EXERCISE DETAILS - Repeat all of the records exactly, leaving out the pictures.

(Items listed in a dataset)
-- Opening Marker --

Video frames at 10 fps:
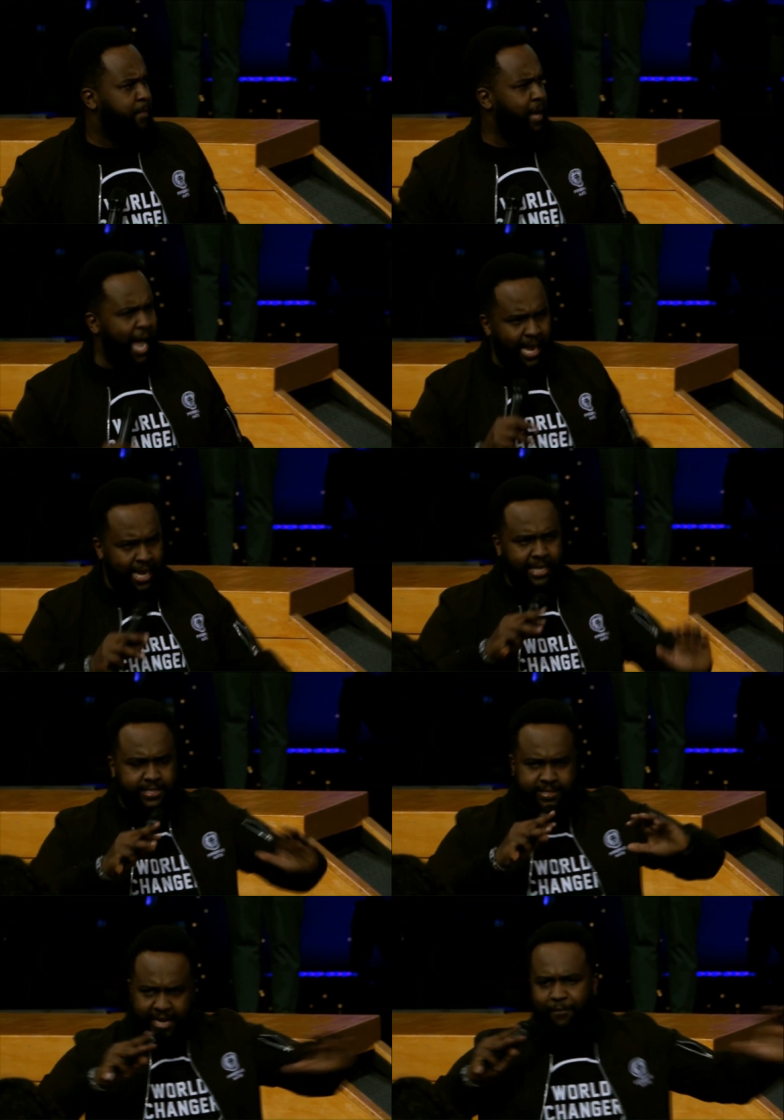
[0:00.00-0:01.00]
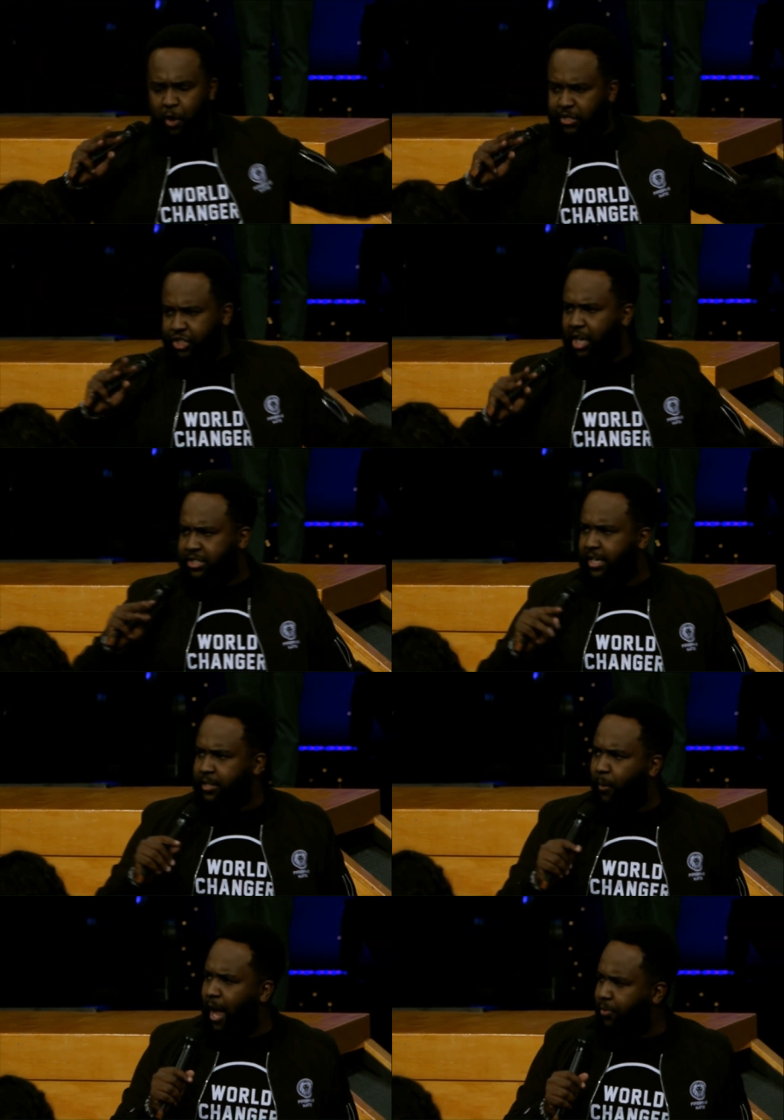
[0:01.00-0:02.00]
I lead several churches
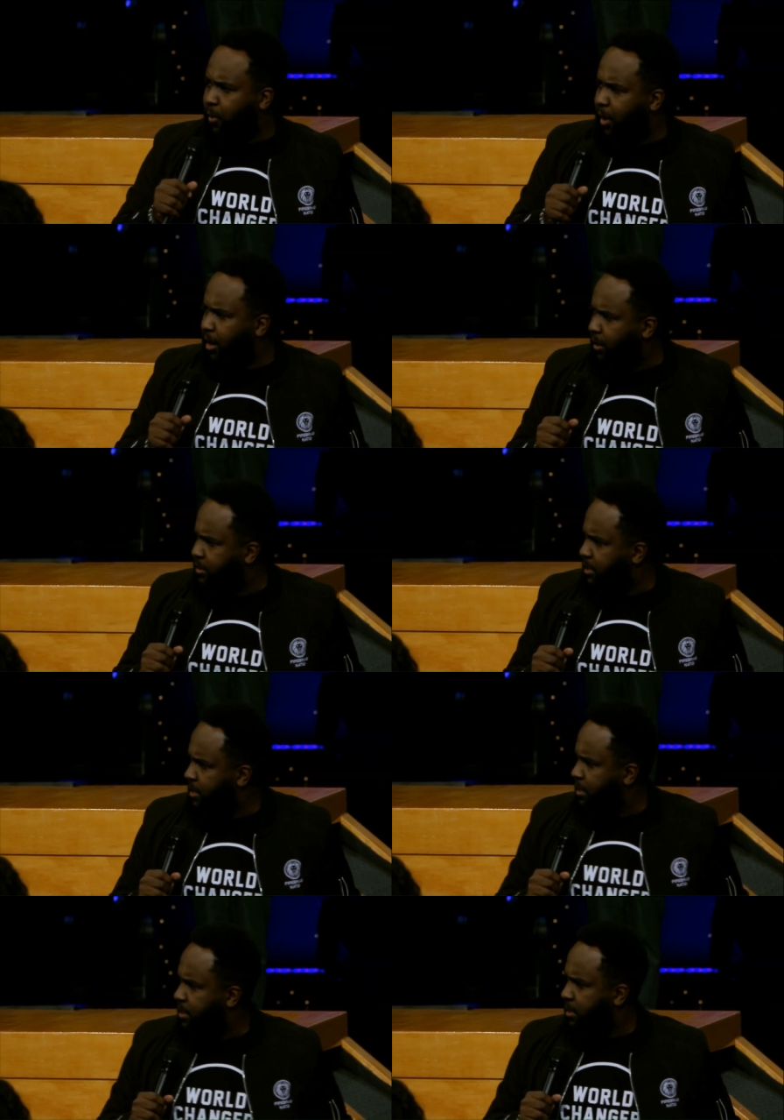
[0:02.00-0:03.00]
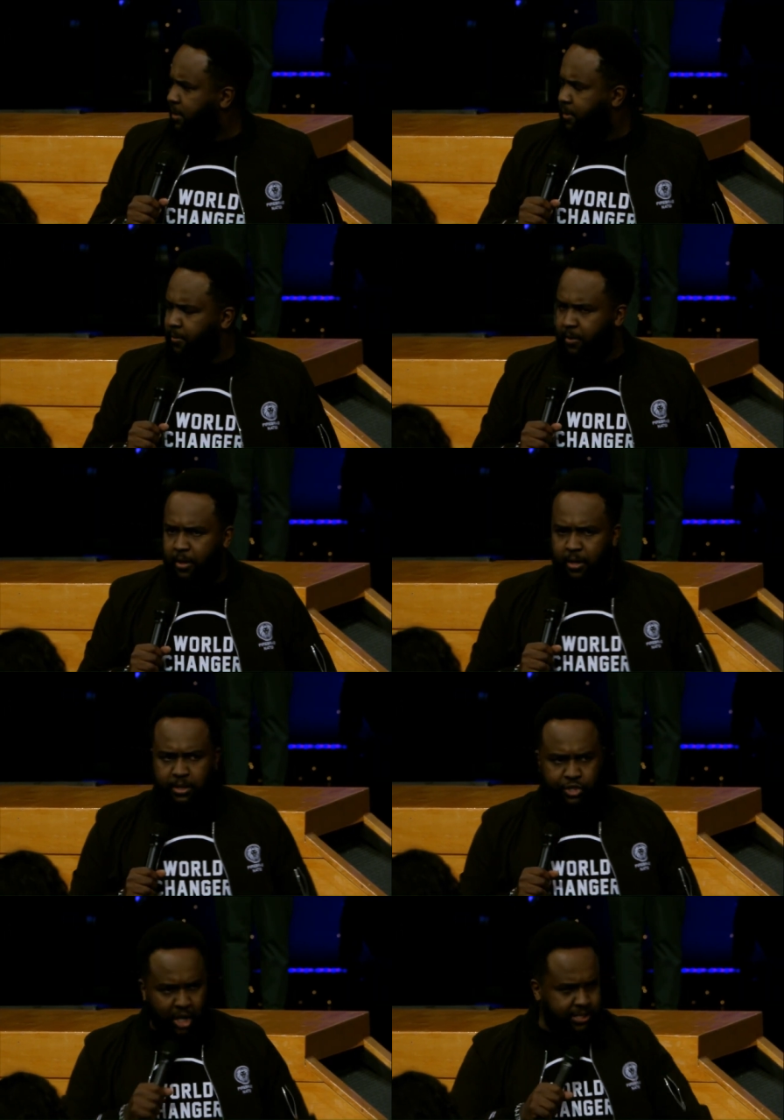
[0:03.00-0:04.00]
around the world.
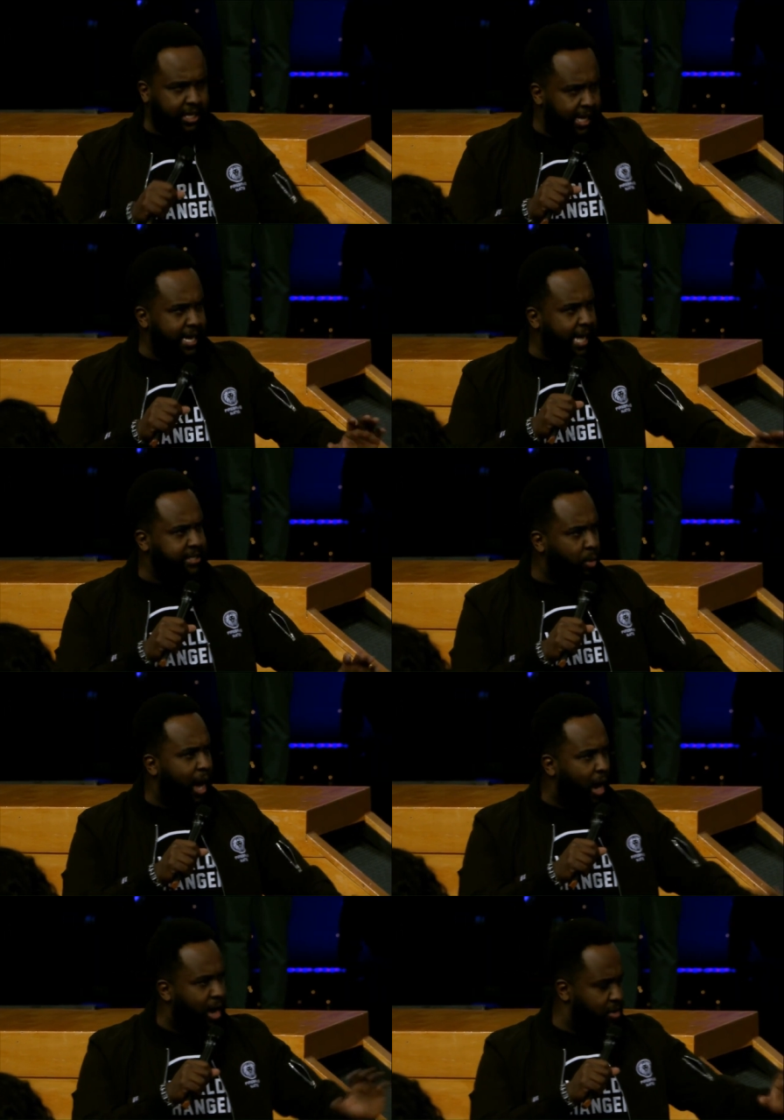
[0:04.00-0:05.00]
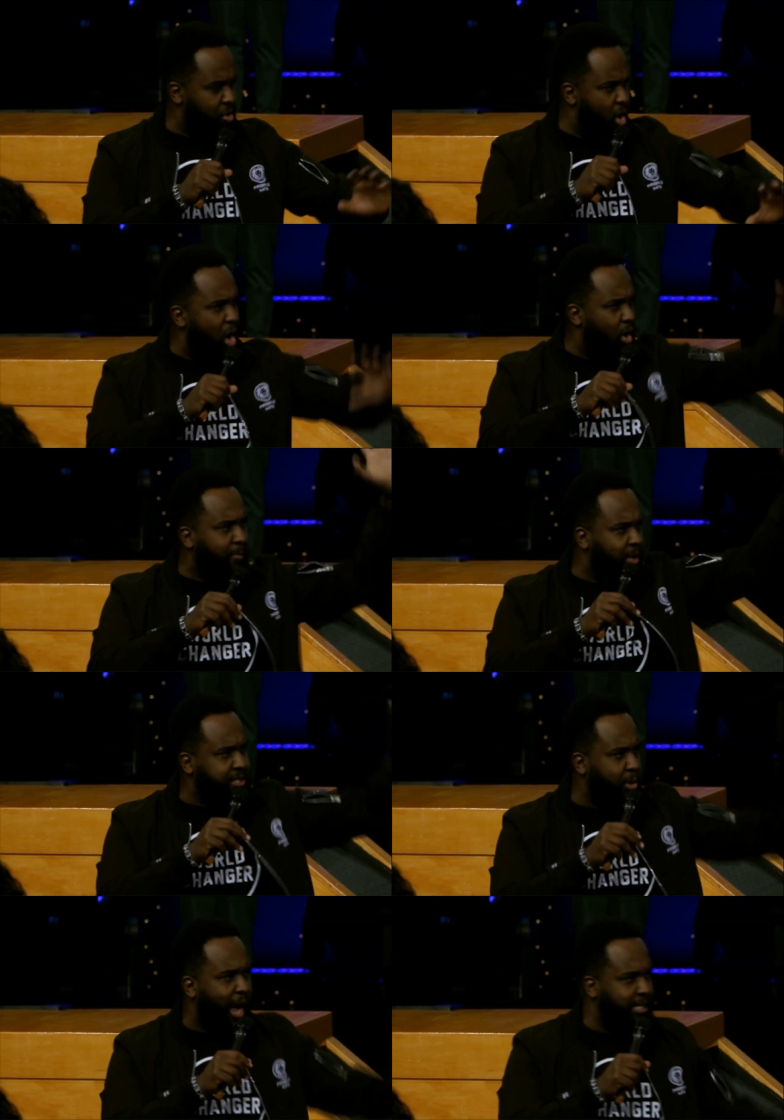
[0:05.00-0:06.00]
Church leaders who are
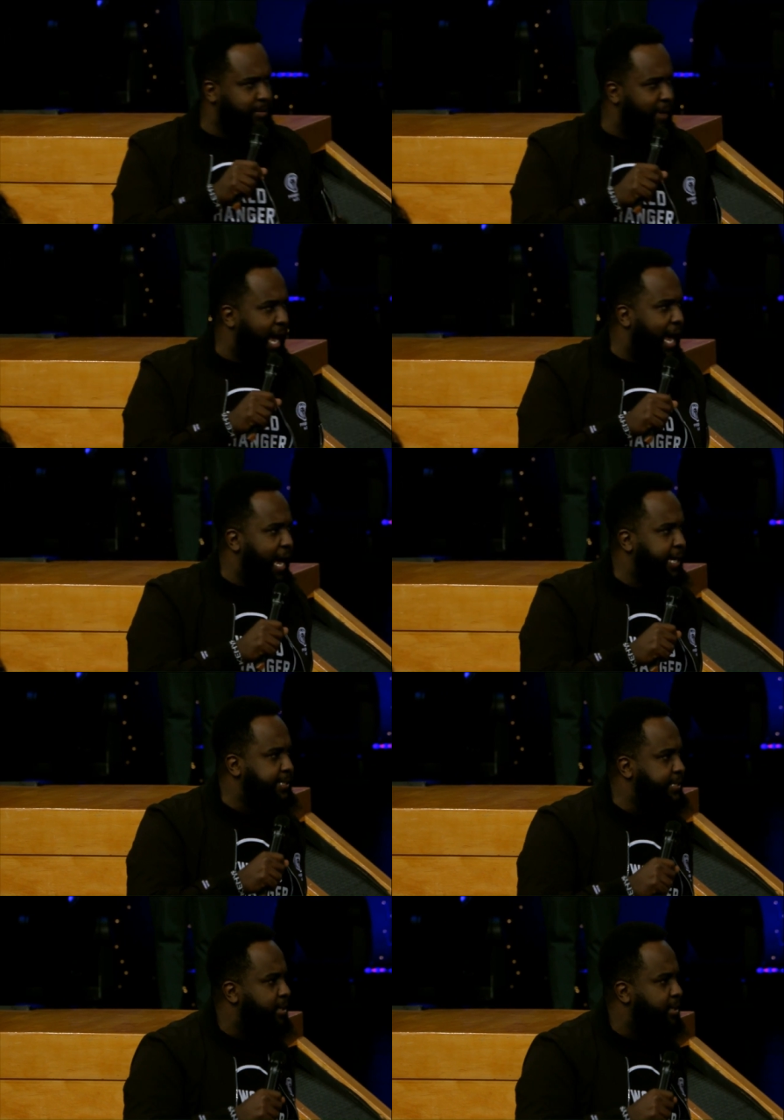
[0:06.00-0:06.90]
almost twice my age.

-- Closing Marker --

EXERCISE RESULT -
Video frames at 10 fps:
[0:00.00-0:01.00]
[0:01.00-0:02.00]
I lead several churches
[0:02.00-0:03.00]
[0:03.00-0:04.00]
around the world.
[0:04.00-0:05.00]
[0:05.00-0:06.00]
Church leaders who are
[0:06.00-0:06.90]
almost twice my age.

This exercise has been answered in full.